The significance of the agenda to end the war, in addition to Nadezhdin's unexpected success, is also indicated by the answers to the question asked by Russian Field, 'What is the first decision that the president elected in the 2024 elections should make?' 26% of respondents answered 'End the military operation, establish peace'. This result was noted by many Russian media outlets, but was generally interpreted incorrectly. First, it was an open-ended question, meaning that respondents formulated their wishes freely, without prompts, and pollsters then aggregated the answers into broader categories. Moreover, 36% of respondents were unable to give any answer. This means that among those who were able to formulate a wish for the future president (64%), 40% named the end of the war. The next category, 'Ensure an increase in incomes and living standards', accumulated two and a half times fewer answers (10% of all or 15% of those who answered).
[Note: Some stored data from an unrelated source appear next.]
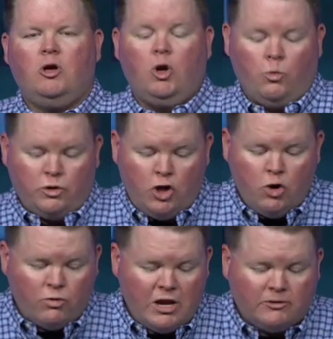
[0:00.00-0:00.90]
When
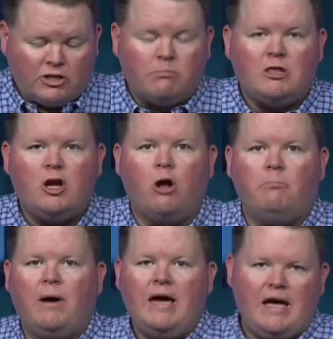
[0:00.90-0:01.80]
you read something
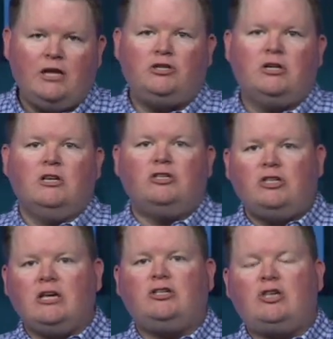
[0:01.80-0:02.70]
on page
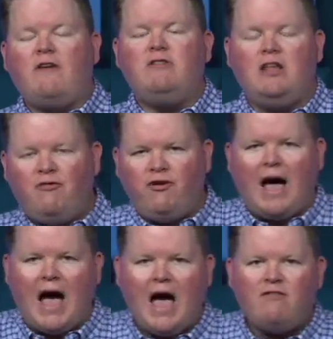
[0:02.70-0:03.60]

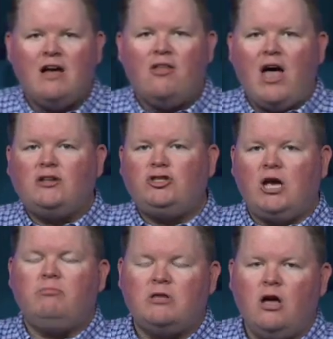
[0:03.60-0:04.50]
675, that
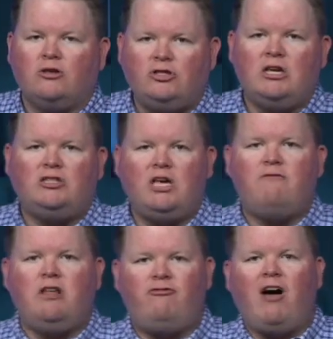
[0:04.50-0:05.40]
something on
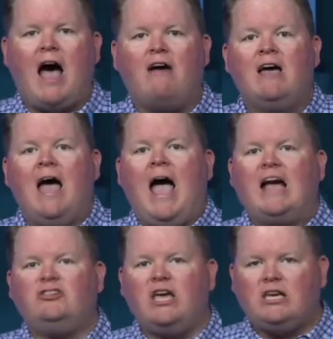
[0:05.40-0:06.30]
675
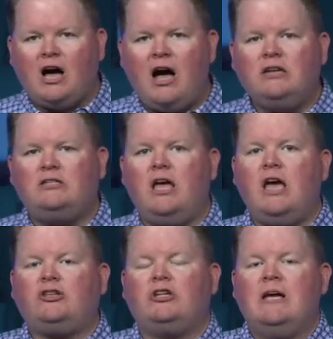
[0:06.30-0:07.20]
has a
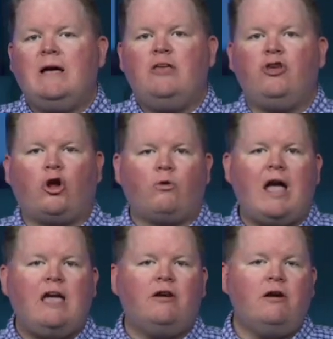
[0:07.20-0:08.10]
context in the
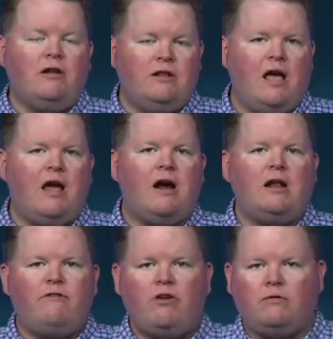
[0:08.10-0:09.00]
greater
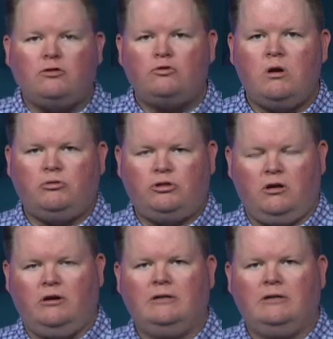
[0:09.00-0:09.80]
narrative of Scripture.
At the same time, the formulation of 'End the military operation, establish peace' does not mean that respondents wish for the withdrawal of Russian troops from Ukraine or are ready to admit that the invasion was a mistake. On the contrary, many of them are likely to believe that the optimal outcome is to achieve a Russian victory as soon as possible. Therefore, a distinction should be made between 'desire for an end to the war' and 'anti-war sentiment'. As noted in a recent Re:Russia study, in the available sociological data (apparently skewed by the conditions of war and repression), the share of supporters of the former position is increasing, while the share of supporters of the latter is not (→ Re: Russia: Second Demobilisation). In other words, the expectation of an end to the war is the most widely articulated demand among Russians, but the scenarios for achieving this are unclear to them and are likely to splinter the unity of those who do want peace. In this situation, we should expect fictitious and vague peace-oriented statements or even initiatives from President Putin in the last stage of his campaign. In this way he will try to appropriate the 'demand for peace' in order to avoid giving it to the anti-war opposition. This, of course, will not necessarily mean a change in the Kremlin's trajectory — after all, in Vladimir Putin's youth, the arms race was conducted by the Soviet leadership under the slogan of 'fighting for peace'.